▶ **What is expected**: Without including any images, set down the records below exactly.

Start of Input data

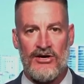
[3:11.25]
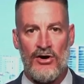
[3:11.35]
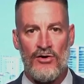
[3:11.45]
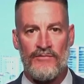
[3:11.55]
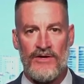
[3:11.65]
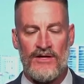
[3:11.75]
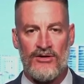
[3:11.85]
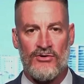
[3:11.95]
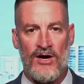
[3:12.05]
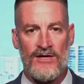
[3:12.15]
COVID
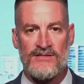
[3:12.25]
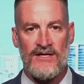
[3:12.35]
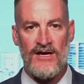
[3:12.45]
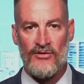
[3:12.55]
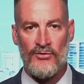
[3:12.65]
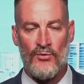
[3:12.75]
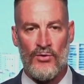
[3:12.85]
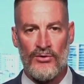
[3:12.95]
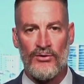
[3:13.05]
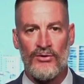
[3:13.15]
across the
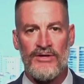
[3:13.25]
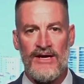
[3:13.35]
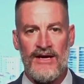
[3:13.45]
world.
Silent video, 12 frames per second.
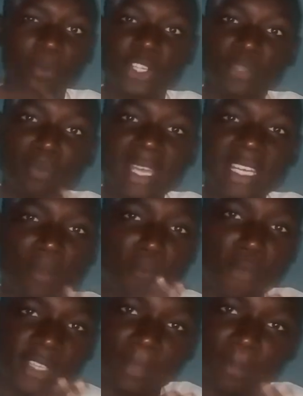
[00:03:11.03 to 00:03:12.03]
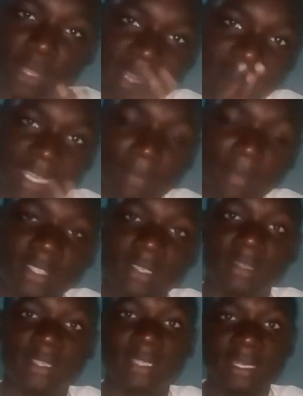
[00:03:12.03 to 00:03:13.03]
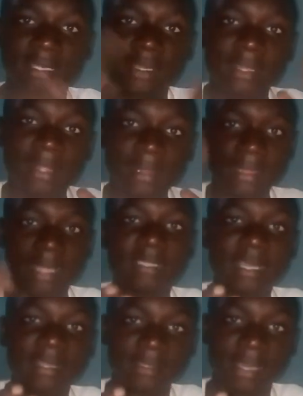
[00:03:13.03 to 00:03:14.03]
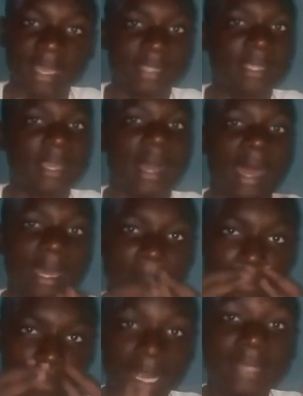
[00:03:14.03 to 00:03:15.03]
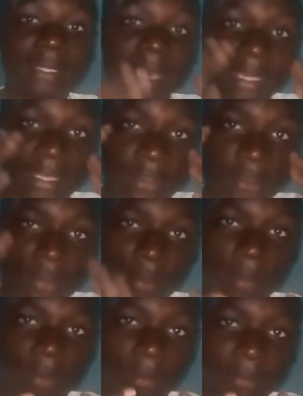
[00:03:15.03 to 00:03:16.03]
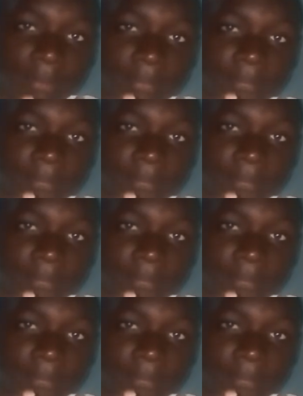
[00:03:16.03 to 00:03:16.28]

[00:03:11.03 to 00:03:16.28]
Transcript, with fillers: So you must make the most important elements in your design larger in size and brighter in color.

End of Input data

▶ **Task result**:
[3:11.25]
[3:11.35]
[3:11.45]
[3:11.55]
[3:11.65]
[3:11.75]
[3:11.85]
[3:11.95]
[3:12.05]
[3:12.15]
COVID
[3:12.25]
[3:12.35]
[3:12.45]
[3:12.55]
[3:12.65]
[3:12.75]
[3:12.85]
[3:12.95]
[3:13.05]
[3:13.15]
across the
[3:13.25]
[3:13.35]
[3:13.45]
world.
Silent video, 12 frames per second.
[00:03:11.03 to 00:03:12.03]
[00:03:12.03 to 00:03:13.03]
[00:03:13.03 to 00:03:14.03]
[00:03:14.03 to 00:03:15.03]
[00:03:15.03 to 00:03:16.03]
[00:03:16.03 to 00:03:16.28]

[00:03:11.03 to 00:03:16.28]
Transcript, with fillers: So you must make the most important elements in your design larger in size and brighter in color.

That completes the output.